The federal gasoline tax of 18.4 cents a gallon has not been raised since 1993. The Highway Trust Fund, which finances transportation projects with revenue from the tax, could become insolvent by 2027 without new funding sources, analysts say. The list of tax and spending policies being considered by congressional Republicans includes imposing fees on electric vehicles to help replenish the highway trust fund.
According to the industry group Alliance for Automotive Innovation, there are 5.4 million electric vehicles on American roads. But that’s roughly 2 percent of the total, and it’s not the main cause of income gaps.
“Lawmakers are looking for a convenient scapegoat to penalize the cleanest vehicles on the road while ignoring the real cause of the shortage,” said Max Baumhefner, director of electric vehicle infrastructure at the Natural Resources Defense Council.
Some of the highest fees for electric vehicles are in states that tend to vote Republican, such as Texas, Wyoming and Ohio, all of which charge $200 a year on top of the regular registration fee.
Robert Nichols, a Republican Texas senator who sponsored legislation to introduce the fee in 2023, said the amount was determined by analyzing how much the average gasoline vehicle owner pays.
“It’s nothing against electric cars. We have Tesla right here in Texas and we’re very proud,” he said, referring to the electric car maker, which has headquarters and a factory in Austin. “But everyone has to pay their way.
Texas is among the states singled out by Consumer Reports for overcharging electric vehicle drivers. The organization cites Texas’ relatively low gas tax of 20 cents per gallon, well below the national average of about 50 cents.
Nichols acknowledged that lawmakers have been reluctant to raise taxes on gasoline drivers. “No one wants their tombstone to say, ‘She raised the gas tax,'” he said.
But fees for electric cars are not just a red state phenomenon. washington, which charges $150is as progressive as any blue state. And in Vermont, lawmakers passed a toll bill last year because of concerns that the growing number of electric vehicles posed a risk to state finances, said Patrick Murphy, director of state policy at the Vermont Agency of Transportation.
“Legislators have recognized that we are approaching a tipping point where EV adoption has become mainstream in Vermont,” he said.

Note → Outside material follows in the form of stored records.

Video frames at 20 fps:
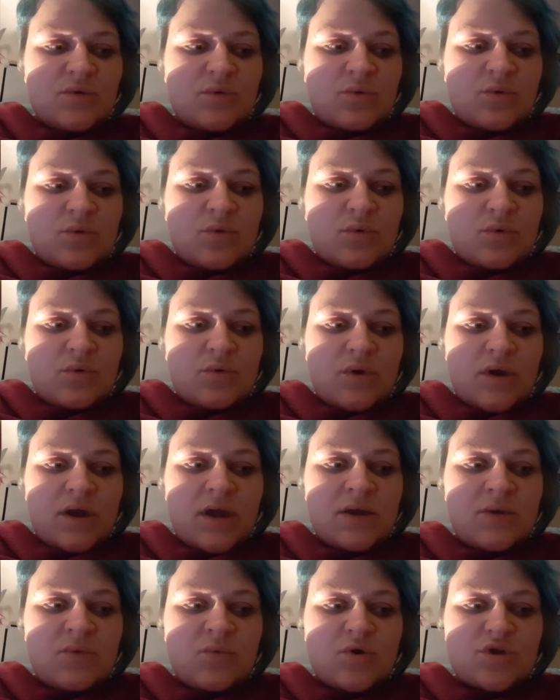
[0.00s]
or
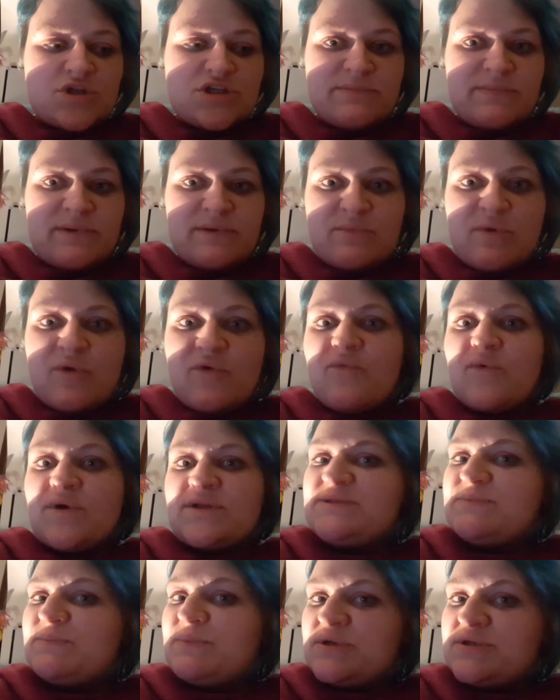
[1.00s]
watch a bit more of
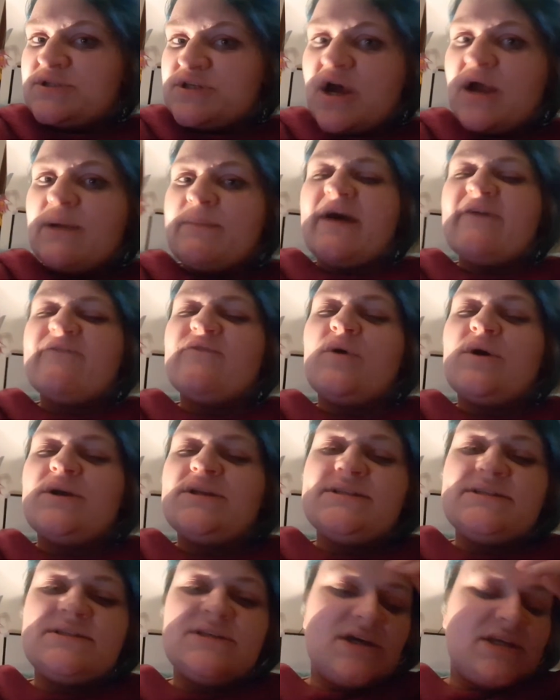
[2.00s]
Once Upon a Time. I haven't
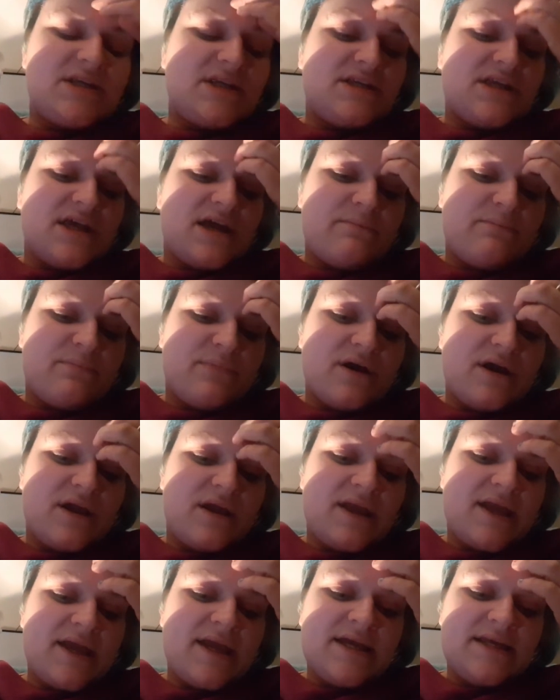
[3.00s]
quite decided yet, but
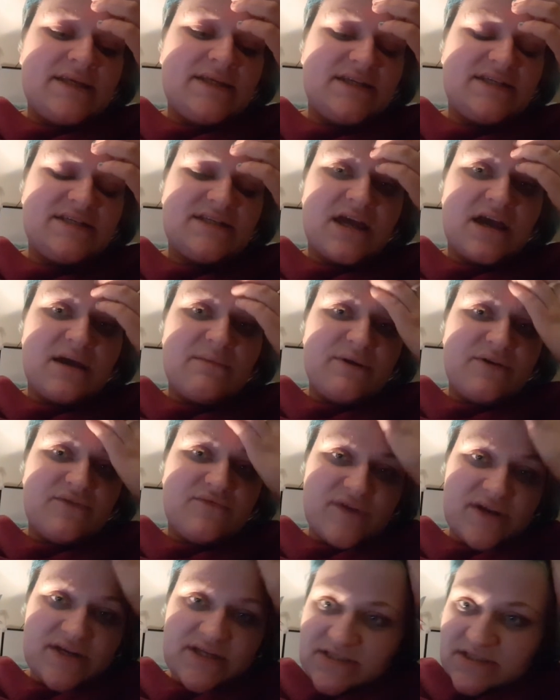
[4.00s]
I need to get a bit
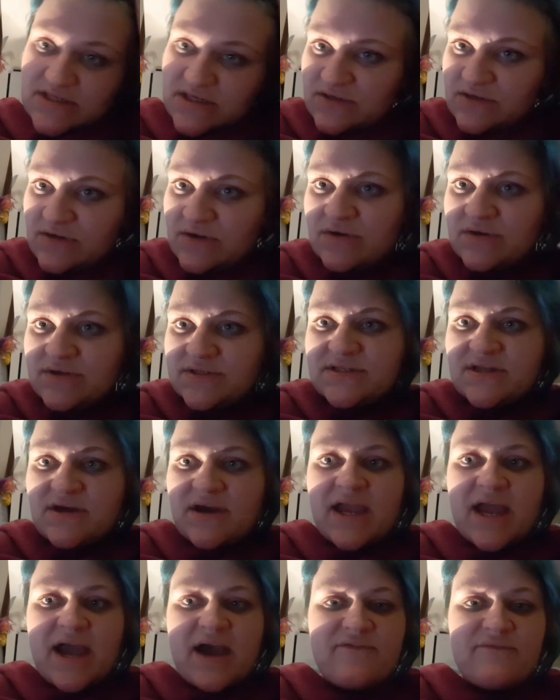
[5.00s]
of reading done because
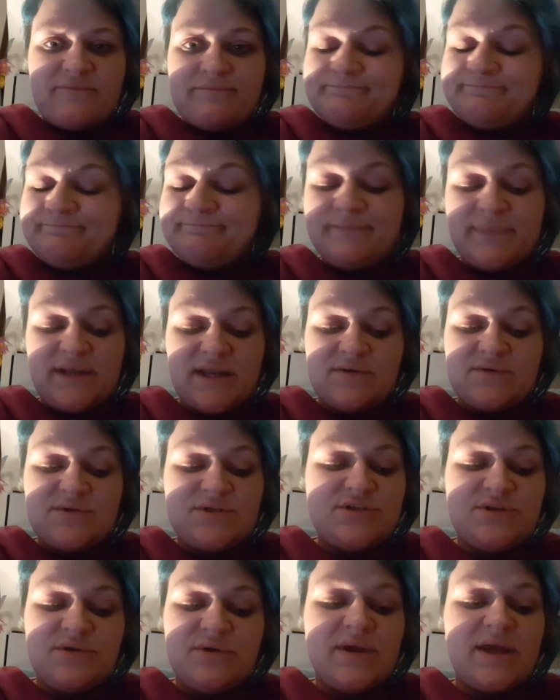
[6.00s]
I haven't been able
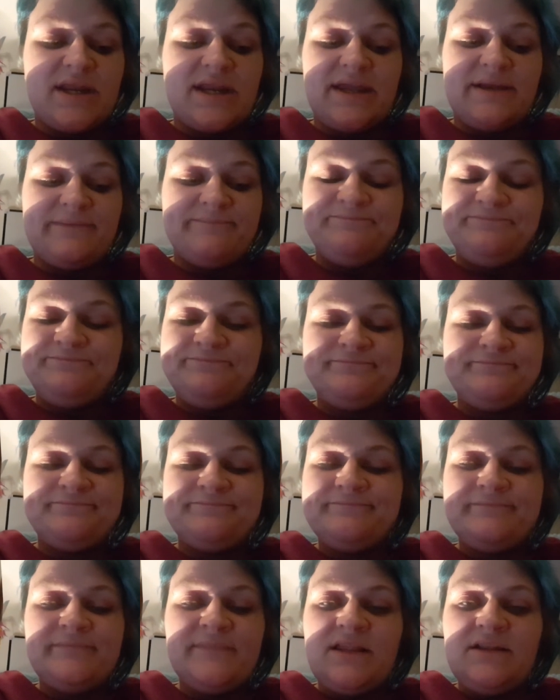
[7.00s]
to do any
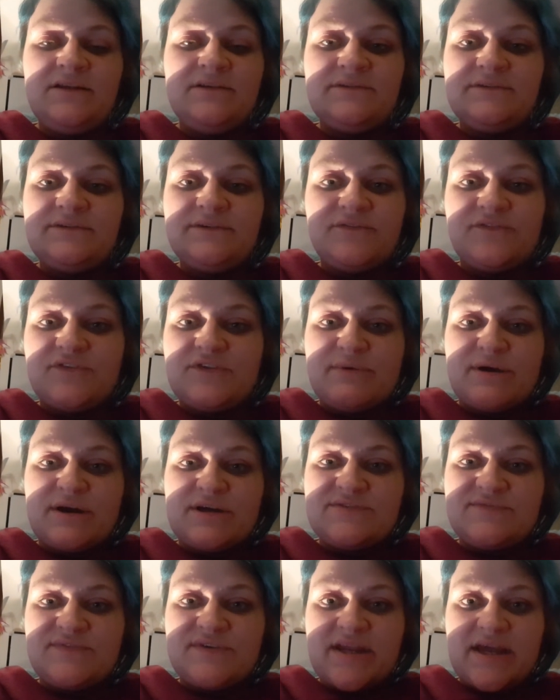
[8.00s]
for the
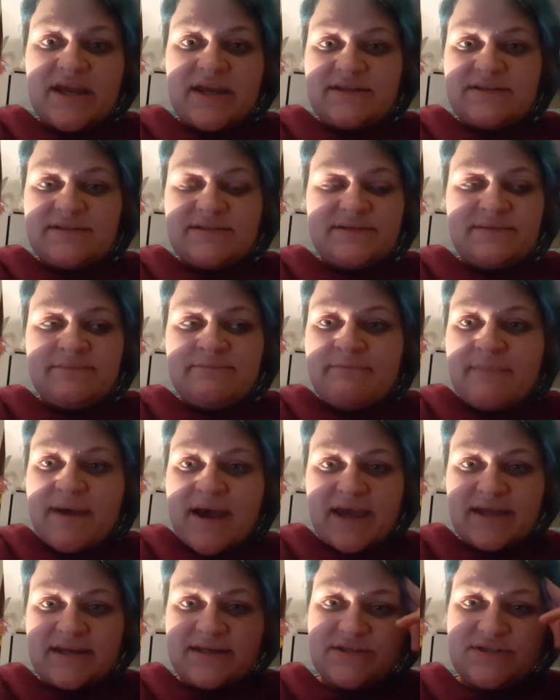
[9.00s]
past few days. My
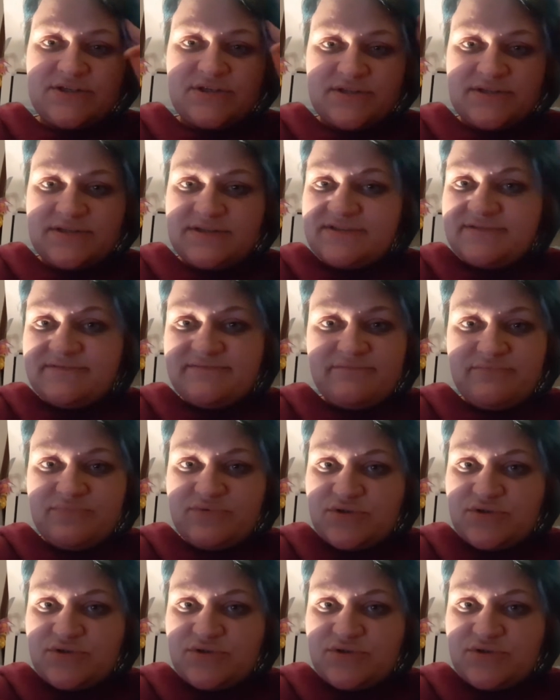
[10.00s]
head is just,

Electric vehicles made up 12 percent of new car sales in Vermont last year, above the national average of 8 percent. Mr Murphy noted that fees collected from electric vehicle owners are earmarked for infrastructure such as chargers. At $89 a year on top of the standard registration fee, Vermont’s fee is also on the low end of what states charge.
People on both sides of the debate agree that a fairer system would charge EV owners per mile driven. But doing that is tricky. Some states are experimenting with technology that tracks mileage and charges owners accordingly. But the systems are expensive and raise privacy issues.

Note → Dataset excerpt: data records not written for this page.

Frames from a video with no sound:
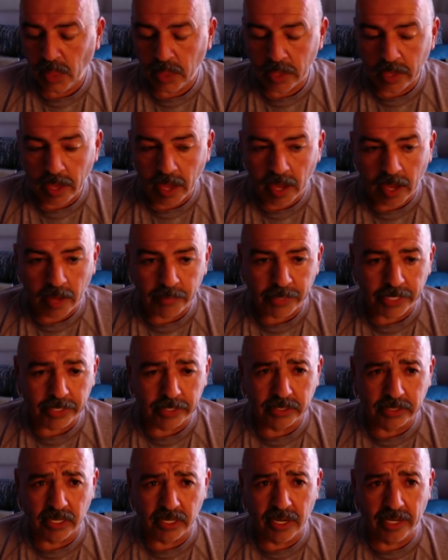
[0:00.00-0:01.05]
Yeah, I mean,
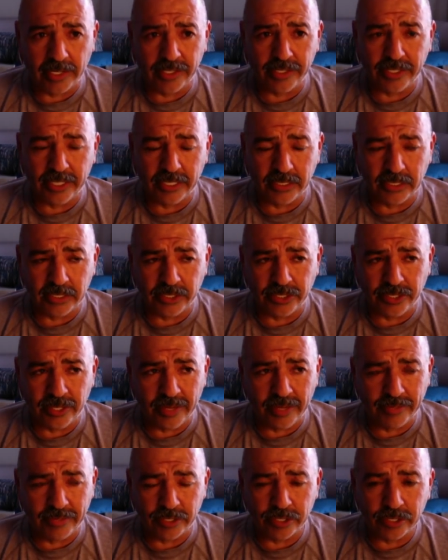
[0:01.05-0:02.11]
there's a lot of things that you
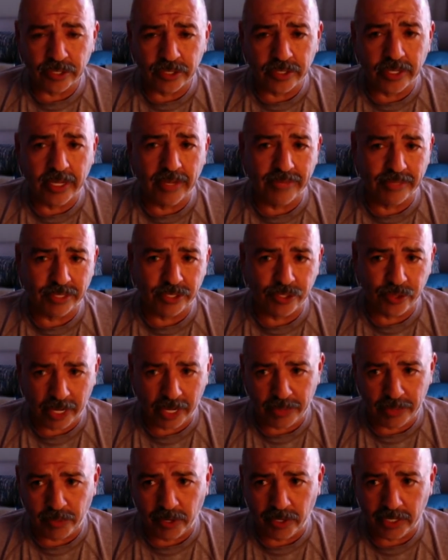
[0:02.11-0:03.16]
have to do. You have to
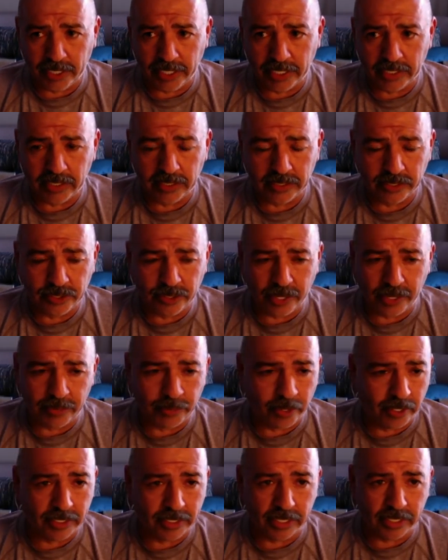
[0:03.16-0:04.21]
trademark it,
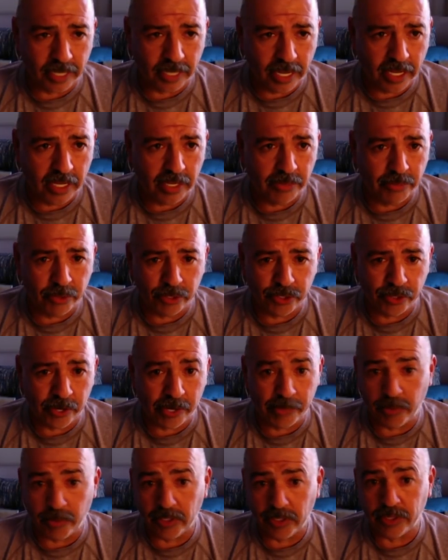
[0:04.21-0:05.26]
trademark the name, or
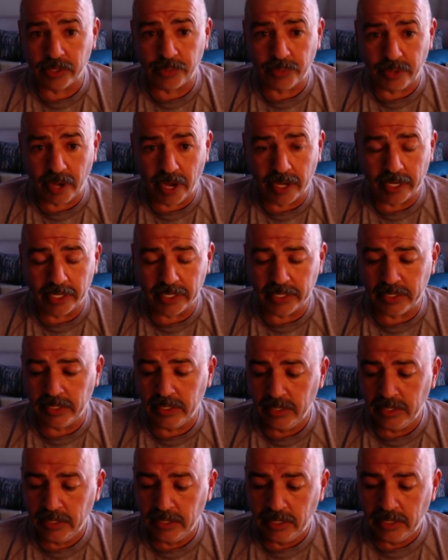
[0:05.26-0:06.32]
trademark the product.
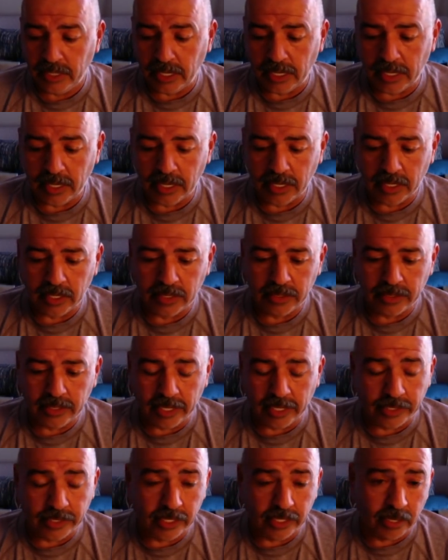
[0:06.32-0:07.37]

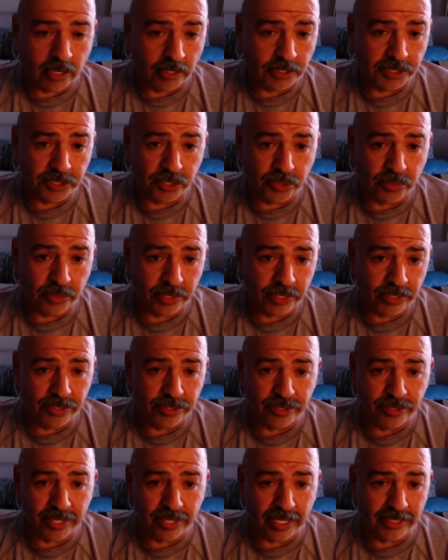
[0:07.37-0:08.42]
And then also when you
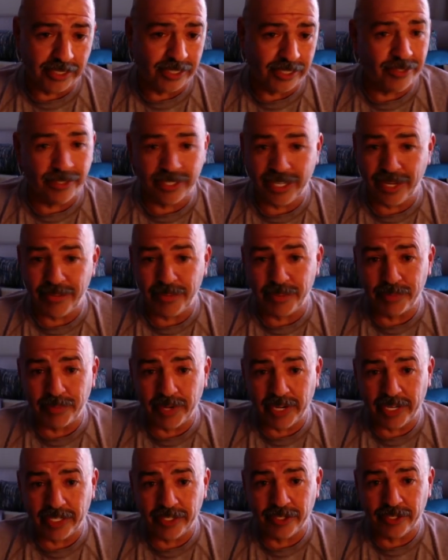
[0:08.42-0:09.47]
do that, just keep in
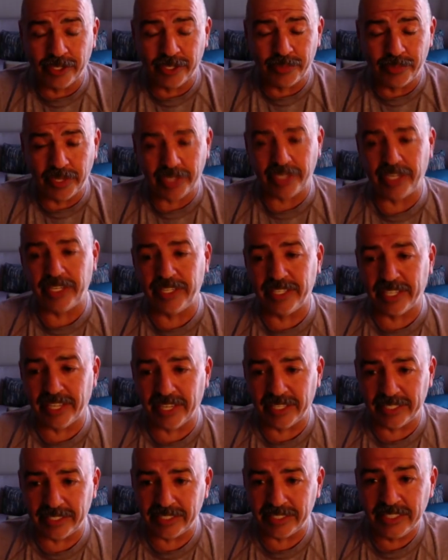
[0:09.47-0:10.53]
mind you're competing
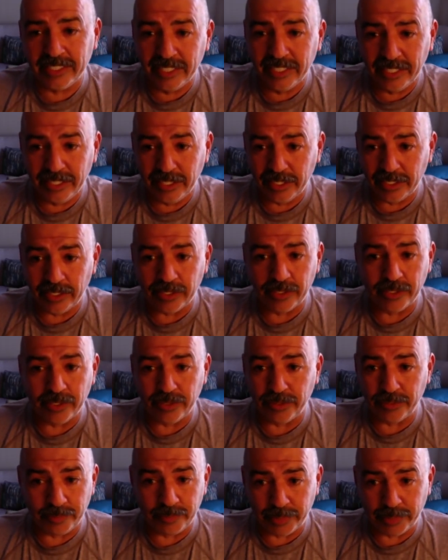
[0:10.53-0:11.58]
against
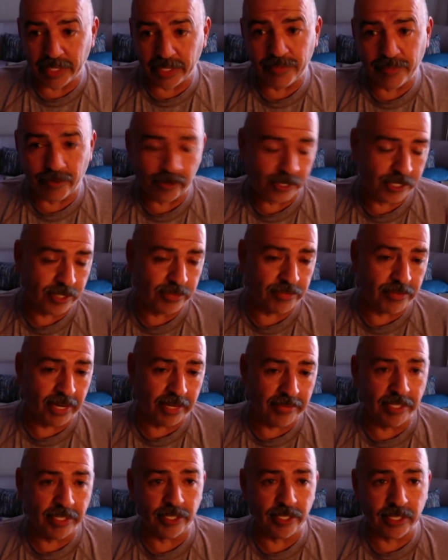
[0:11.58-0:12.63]
big Fortune
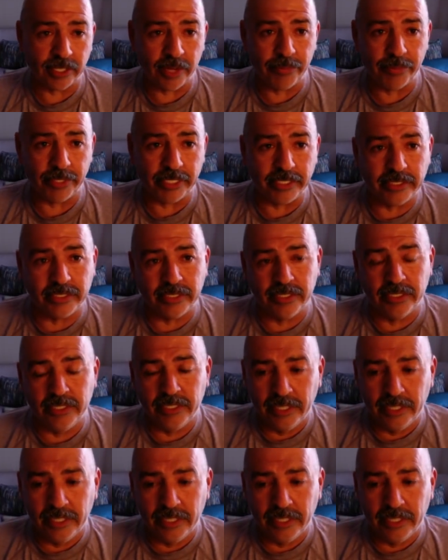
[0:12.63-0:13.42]
500 companies.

The flat fee “is not perfect,” acknowledged Mr. Nichols, the Texas lawmaker. “But it’s a big step forward. It’s fair without creating a huge bureaucracy.”
Some states, including Iowa, Georgia and Kentucky, tax electric vehicle chargers. But that system lacks a lot of cars. Most people charge at home, they only use public chargers occasionally.
Among the states that do not charge higher fees for electric cars are Alaska, Arizona, New York and Massachusetts, according to the National Conference of State Legislatures.
In 2026, Vermont plans to be among the first states to try charging EV owners based on how much they drive.
That will be relatively easy in Vermont, Mr. Murphy said, because officials already collect odometer data when owners bring their cars in for annual safety inspections. In many states this is not the case.
Even the system that keeps track of kilometers driven has flaws. It taxes owners for trips to other states and does not collect revenue from out-of-state visitors.
“The whole approach we’ve had is to keep things as simple as possible in the beginning, get something to a place where all vehicles pay something for our infrastructure,” Mr Murphy said, “and then evolve over time to make it a fairer system.”